### DATA EXCERPTS
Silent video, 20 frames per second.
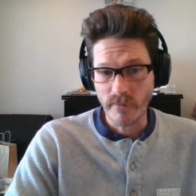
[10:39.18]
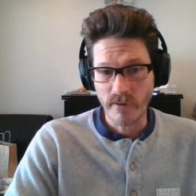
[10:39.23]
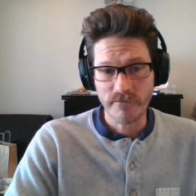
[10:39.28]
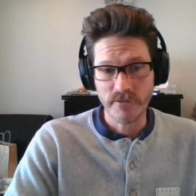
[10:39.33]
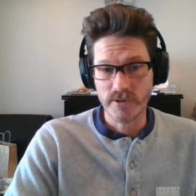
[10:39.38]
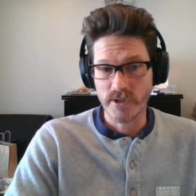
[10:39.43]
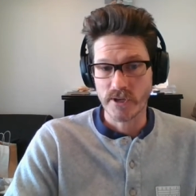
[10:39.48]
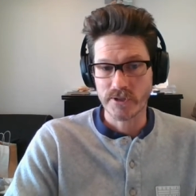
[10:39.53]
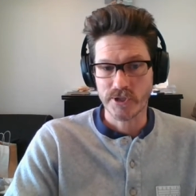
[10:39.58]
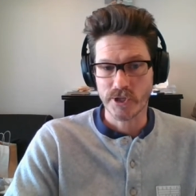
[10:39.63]

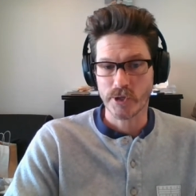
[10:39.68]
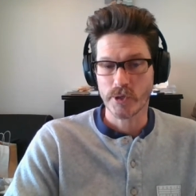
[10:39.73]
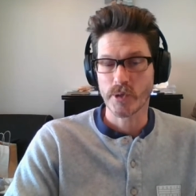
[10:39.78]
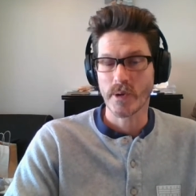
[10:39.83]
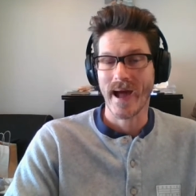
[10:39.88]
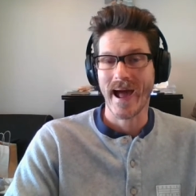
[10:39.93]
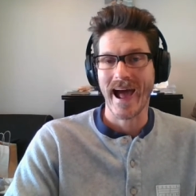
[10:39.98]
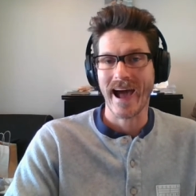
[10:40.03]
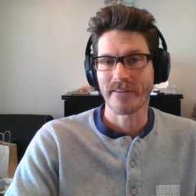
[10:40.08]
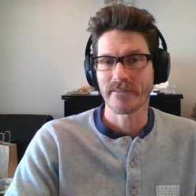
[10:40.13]
For those of you who
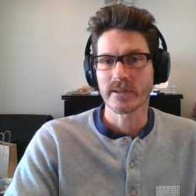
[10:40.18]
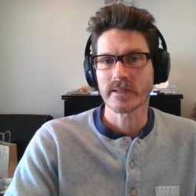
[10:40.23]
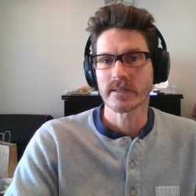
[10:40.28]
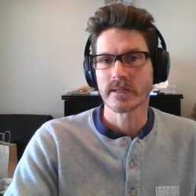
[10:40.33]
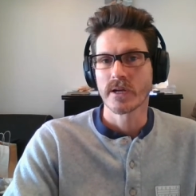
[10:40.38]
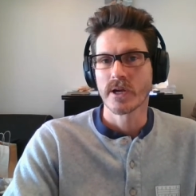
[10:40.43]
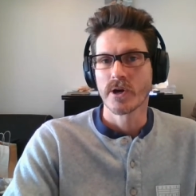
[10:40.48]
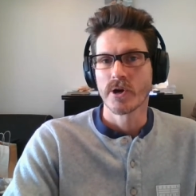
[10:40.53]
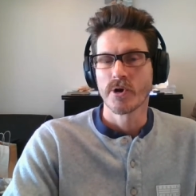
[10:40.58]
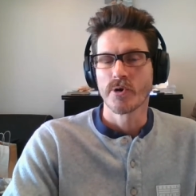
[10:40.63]
haven't
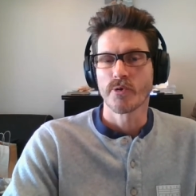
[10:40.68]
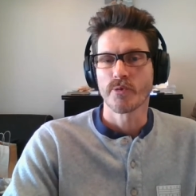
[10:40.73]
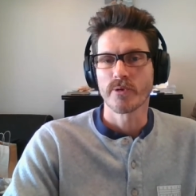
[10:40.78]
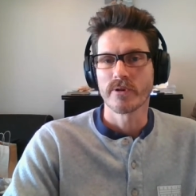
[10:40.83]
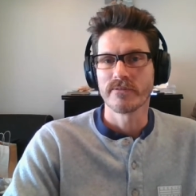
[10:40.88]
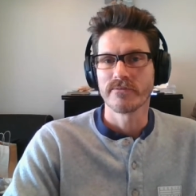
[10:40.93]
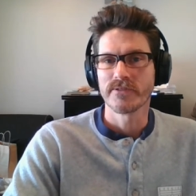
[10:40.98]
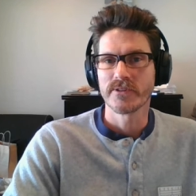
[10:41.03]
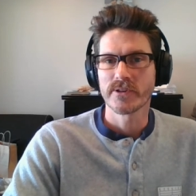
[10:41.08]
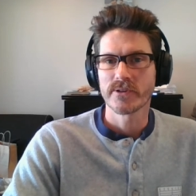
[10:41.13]

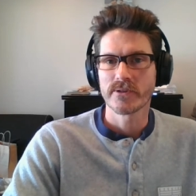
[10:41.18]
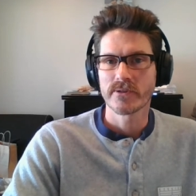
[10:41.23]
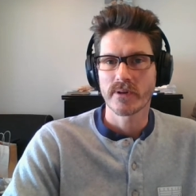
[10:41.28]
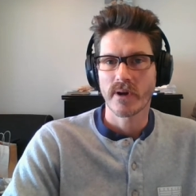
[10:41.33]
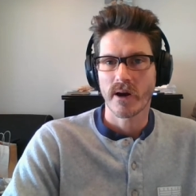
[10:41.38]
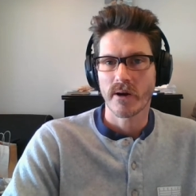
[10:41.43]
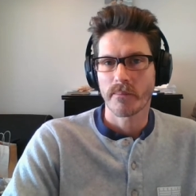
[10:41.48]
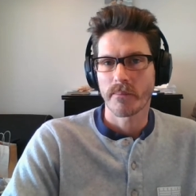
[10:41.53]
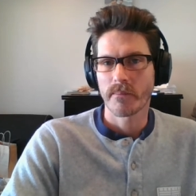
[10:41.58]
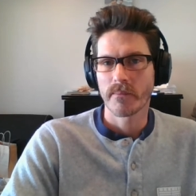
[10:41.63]
reviewed
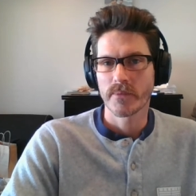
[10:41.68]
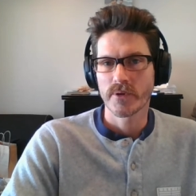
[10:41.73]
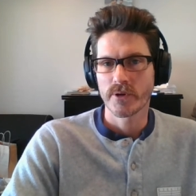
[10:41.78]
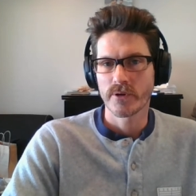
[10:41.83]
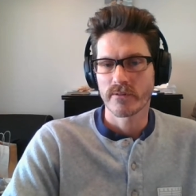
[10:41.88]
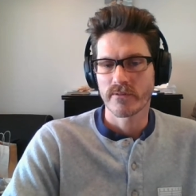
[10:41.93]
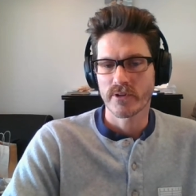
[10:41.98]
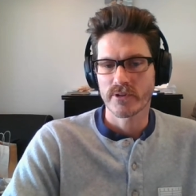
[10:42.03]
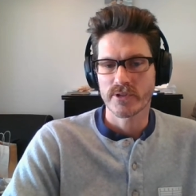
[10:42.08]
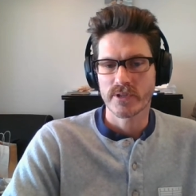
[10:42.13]
our
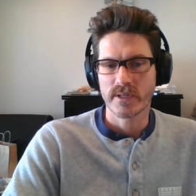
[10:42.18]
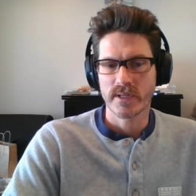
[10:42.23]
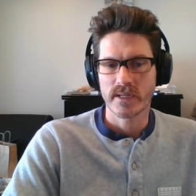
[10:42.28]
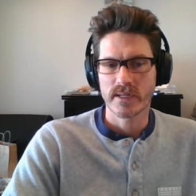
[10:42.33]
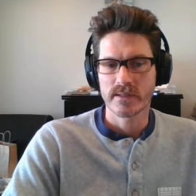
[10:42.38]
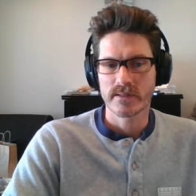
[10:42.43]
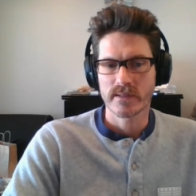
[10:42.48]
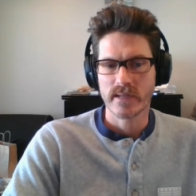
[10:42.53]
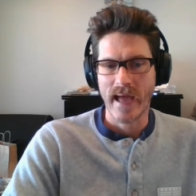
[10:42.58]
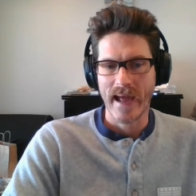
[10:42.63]

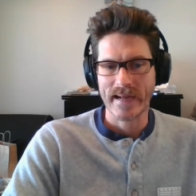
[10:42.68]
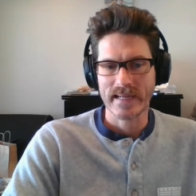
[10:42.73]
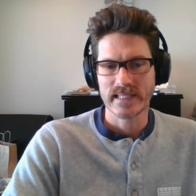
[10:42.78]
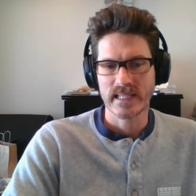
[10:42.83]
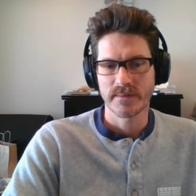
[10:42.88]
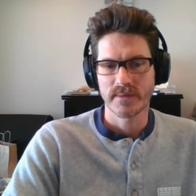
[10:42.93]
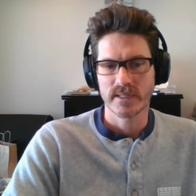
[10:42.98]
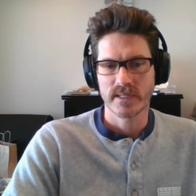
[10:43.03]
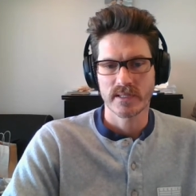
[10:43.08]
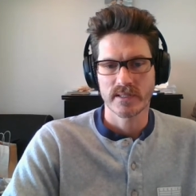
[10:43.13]
university's
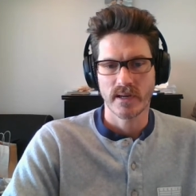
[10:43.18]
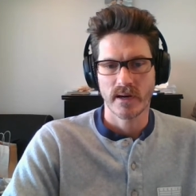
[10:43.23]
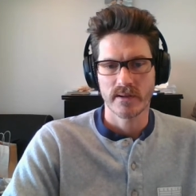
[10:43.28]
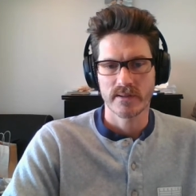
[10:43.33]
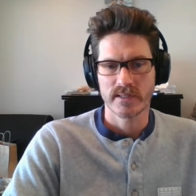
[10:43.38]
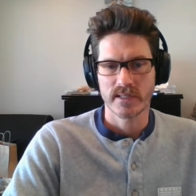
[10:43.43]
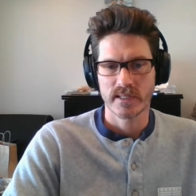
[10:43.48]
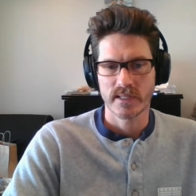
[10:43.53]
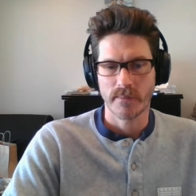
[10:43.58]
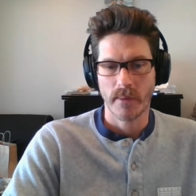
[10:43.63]
academic
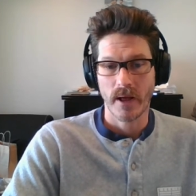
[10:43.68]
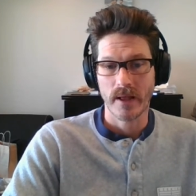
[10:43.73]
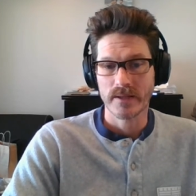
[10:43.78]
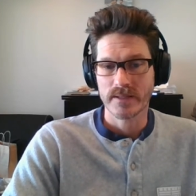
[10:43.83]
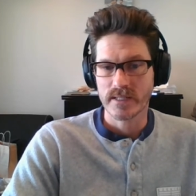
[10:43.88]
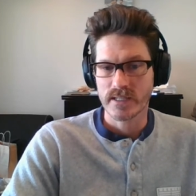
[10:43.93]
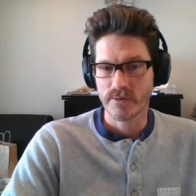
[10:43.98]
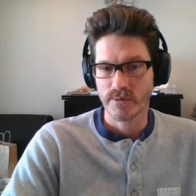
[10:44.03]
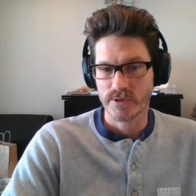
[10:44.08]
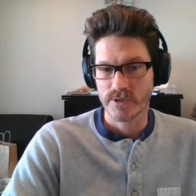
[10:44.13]
dishonesty
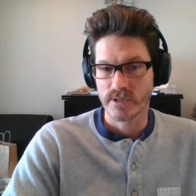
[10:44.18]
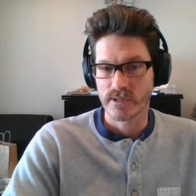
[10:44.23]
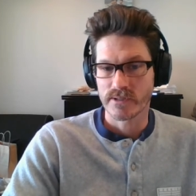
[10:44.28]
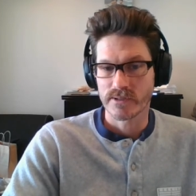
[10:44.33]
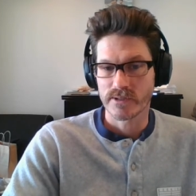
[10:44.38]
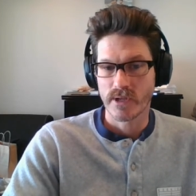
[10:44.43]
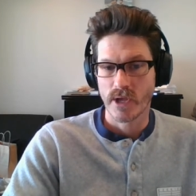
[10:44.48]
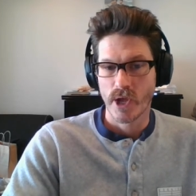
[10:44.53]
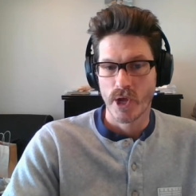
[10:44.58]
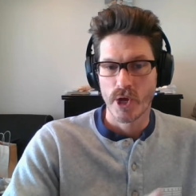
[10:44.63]
policy, which
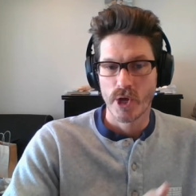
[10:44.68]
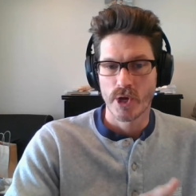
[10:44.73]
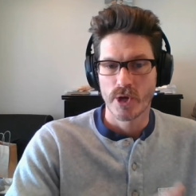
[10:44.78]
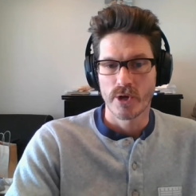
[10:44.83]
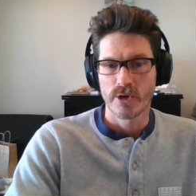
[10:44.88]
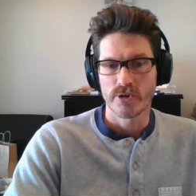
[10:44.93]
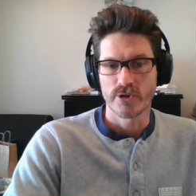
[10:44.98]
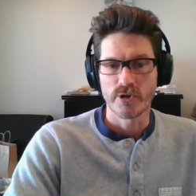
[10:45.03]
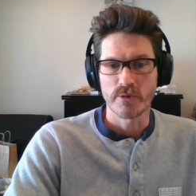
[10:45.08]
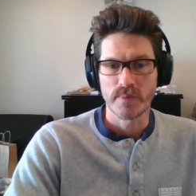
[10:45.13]
is
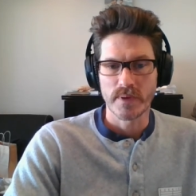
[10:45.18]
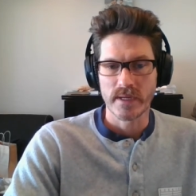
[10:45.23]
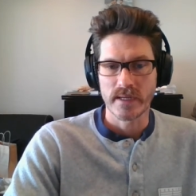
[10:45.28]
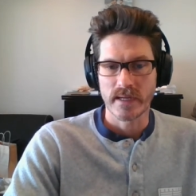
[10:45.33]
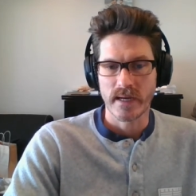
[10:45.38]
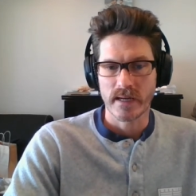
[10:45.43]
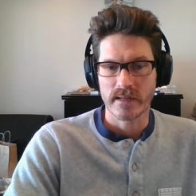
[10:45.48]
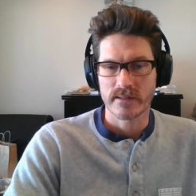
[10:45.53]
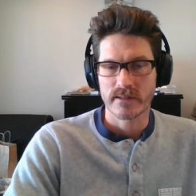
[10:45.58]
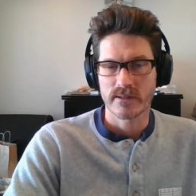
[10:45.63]

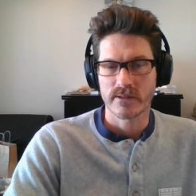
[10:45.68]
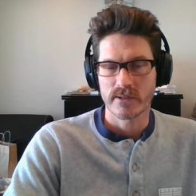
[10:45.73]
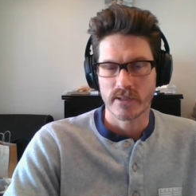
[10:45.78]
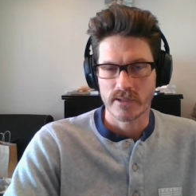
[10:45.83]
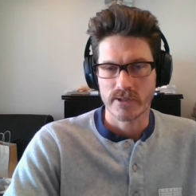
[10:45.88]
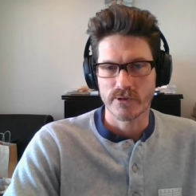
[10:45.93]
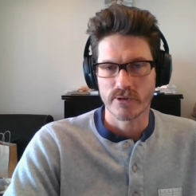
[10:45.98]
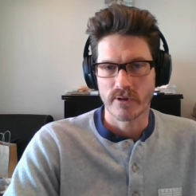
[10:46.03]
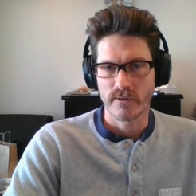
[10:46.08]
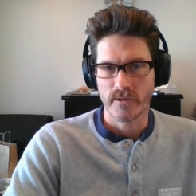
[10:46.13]
UPS,
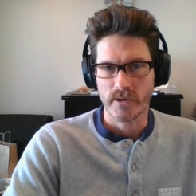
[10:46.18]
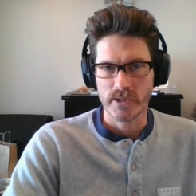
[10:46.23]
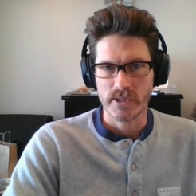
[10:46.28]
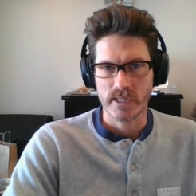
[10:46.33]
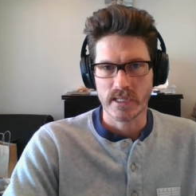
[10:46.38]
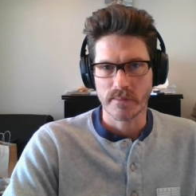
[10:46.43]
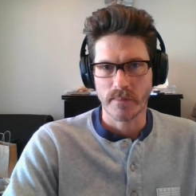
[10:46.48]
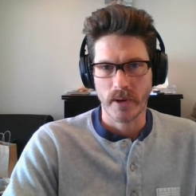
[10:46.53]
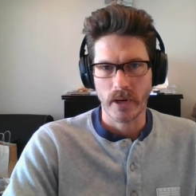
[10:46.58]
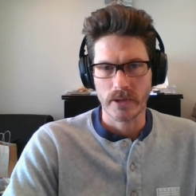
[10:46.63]
it's
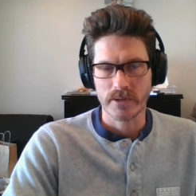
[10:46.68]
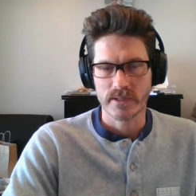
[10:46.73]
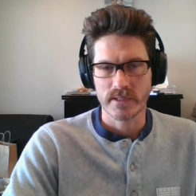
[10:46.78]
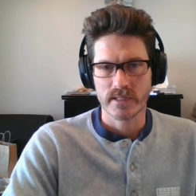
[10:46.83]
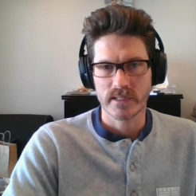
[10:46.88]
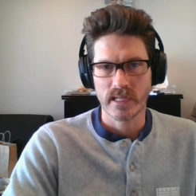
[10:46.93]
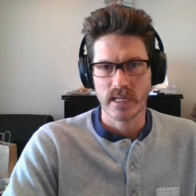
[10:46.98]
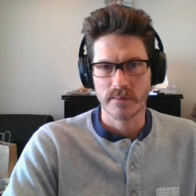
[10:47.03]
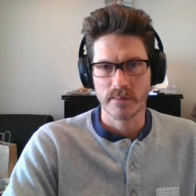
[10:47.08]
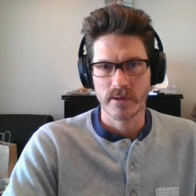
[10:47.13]
University Policy
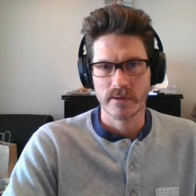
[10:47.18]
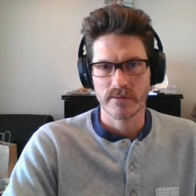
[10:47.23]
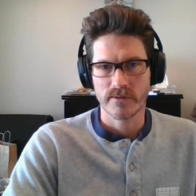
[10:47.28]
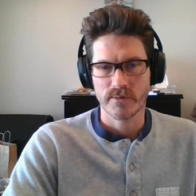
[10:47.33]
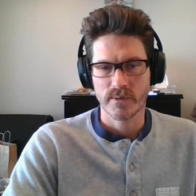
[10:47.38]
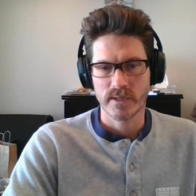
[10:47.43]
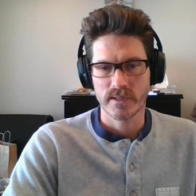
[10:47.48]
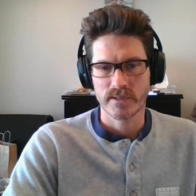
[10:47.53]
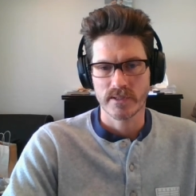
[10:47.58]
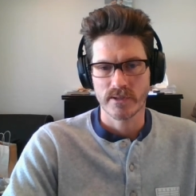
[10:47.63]
Statement
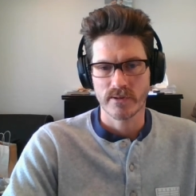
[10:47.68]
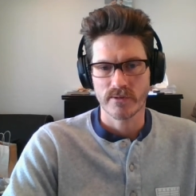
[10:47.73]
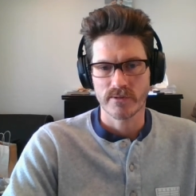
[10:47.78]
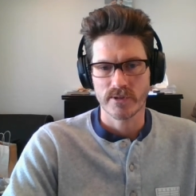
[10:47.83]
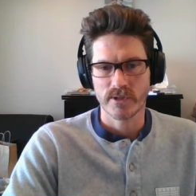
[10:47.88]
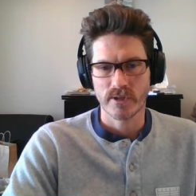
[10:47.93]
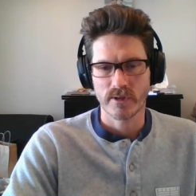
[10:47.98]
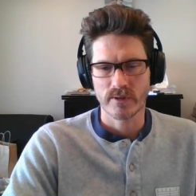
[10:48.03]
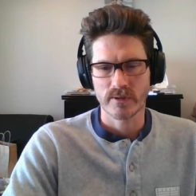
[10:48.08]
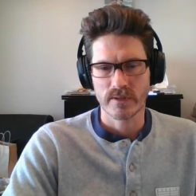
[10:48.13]

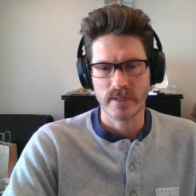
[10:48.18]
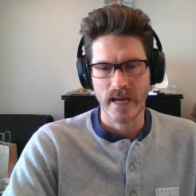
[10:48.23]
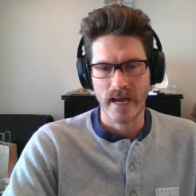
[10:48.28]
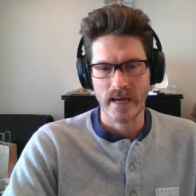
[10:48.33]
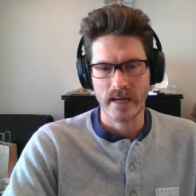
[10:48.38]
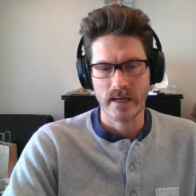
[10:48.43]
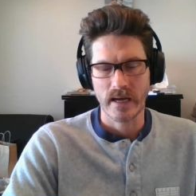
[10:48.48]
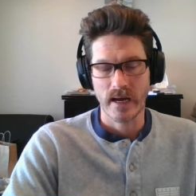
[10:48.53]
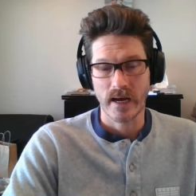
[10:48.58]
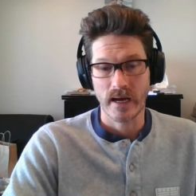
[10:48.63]
300
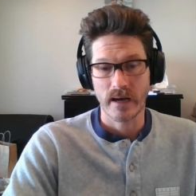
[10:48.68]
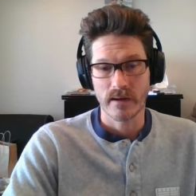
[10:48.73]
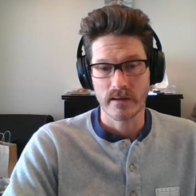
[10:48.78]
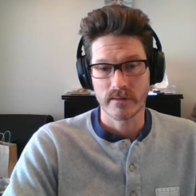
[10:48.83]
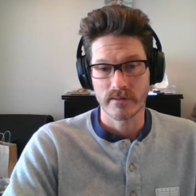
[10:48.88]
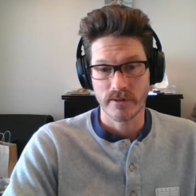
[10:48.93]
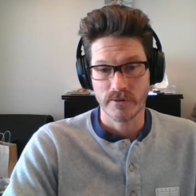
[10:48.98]
that uh,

### WHAT TO PRODUCE
Repeat the material above exactly, so that every entry appears but no picture does.

### RESULT
Silent video, 20 frames per second.
[10:39.18]
[10:39.23]
[10:39.28]
[10:39.33]
[10:39.38]
[10:39.43]
[10:39.48]
[10:39.53]
[10:39.58]
[10:39.63]

[10:39.68]
[10:39.73]
[10:39.78]
[10:39.83]
[10:39.88]
[10:39.93]
[10:39.98]
[10:40.03]
[10:40.08]
[10:40.13]
For those of you who
[10:40.18]
[10:40.23]
[10:40.28]
[10:40.33]
[10:40.38]
[10:40.43]
[10:40.48]
[10:40.53]
[10:40.58]
[10:40.63]
haven't
[10:40.68]
[10:40.73]
[10:40.78]
[10:40.83]
[10:40.88]
[10:40.93]
[10:40.98]
[10:41.03]
[10:41.08]
[10:41.13]

[10:41.18]
[10:41.23]
[10:41.28]
[10:41.33]
[10:41.38]
[10:41.43]
[10:41.48]
[10:41.53]
[10:41.58]
[10:41.63]
reviewed
[10:41.68]
[10:41.73]
[10:41.78]
[10:41.83]
[10:41.88]
[10:41.93]
[10:41.98]
[10:42.03]
[10:42.08]
[10:42.13]
our
[10:42.18]
[10:42.23]
[10:42.28]
[10:42.33]
[10:42.38]
[10:42.43]
[10:42.48]
[10:42.53]
[10:42.58]
[10:42.63]

[10:42.68]
[10:42.73]
[10:42.78]
[10:42.83]
[10:42.88]
[10:42.93]
[10:42.98]
[10:43.03]
[10:43.08]
[10:43.13]
university's
[10:43.18]
[10:43.23]
[10:43.28]
[10:43.33]
[10:43.38]
[10:43.43]
[10:43.48]
[10:43.53]
[10:43.58]
[10:43.63]
academic
[10:43.68]
[10:43.73]
[10:43.78]
[10:43.83]
[10:43.88]
[10:43.93]
[10:43.98]
[10:44.03]
[10:44.08]
[10:44.13]
dishonesty
[10:44.18]
[10:44.23]
[10:44.28]
[10:44.33]
[10:44.38]
[10:44.43]
[10:44.48]
[10:44.53]
[10:44.58]
[10:44.63]
policy, which
[10:44.68]
[10:44.73]
[10:44.78]
[10:44.83]
[10:44.88]
[10:44.93]
[10:44.98]
[10:45.03]
[10:45.08]
[10:45.13]
is
[10:45.18]
[10:45.23]
[10:45.28]
[10:45.33]
[10:45.38]
[10:45.43]
[10:45.48]
[10:45.53]
[10:45.58]
[10:45.63]

[10:45.68]
[10:45.73]
[10:45.78]
[10:45.83]
[10:45.88]
[10:45.93]
[10:45.98]
[10:46.03]
[10:46.08]
[10:46.13]
UPS,
[10:46.18]
[10:46.23]
[10:46.28]
[10:46.33]
[10:46.38]
[10:46.43]
[10:46.48]
[10:46.53]
[10:46.58]
[10:46.63]
it's
[10:46.68]
[10:46.73]
[10:46.78]
[10:46.83]
[10:46.88]
[10:46.93]
[10:46.98]
[10:47.03]
[10:47.08]
[10:47.13]
University Policy
[10:47.18]
[10:47.23]
[10:47.28]
[10:47.33]
[10:47.38]
[10:47.43]
[10:47.48]
[10:47.53]
[10:47.58]
[10:47.63]
Statement
[10:47.68]
[10:47.73]
[10:47.78]
[10:47.83]
[10:47.88]
[10:47.93]
[10:47.98]
[10:48.03]
[10:48.08]
[10:48.13]

[10:48.18]
[10:48.23]
[10:48.28]
[10:48.33]
[10:48.38]
[10:48.43]
[10:48.48]
[10:48.53]
[10:48.58]
[10:48.63]
300
[10:48.68]
[10:48.73]
[10:48.78]
[10:48.83]
[10:48.88]
[10:48.93]
[10:48.98]
that uh,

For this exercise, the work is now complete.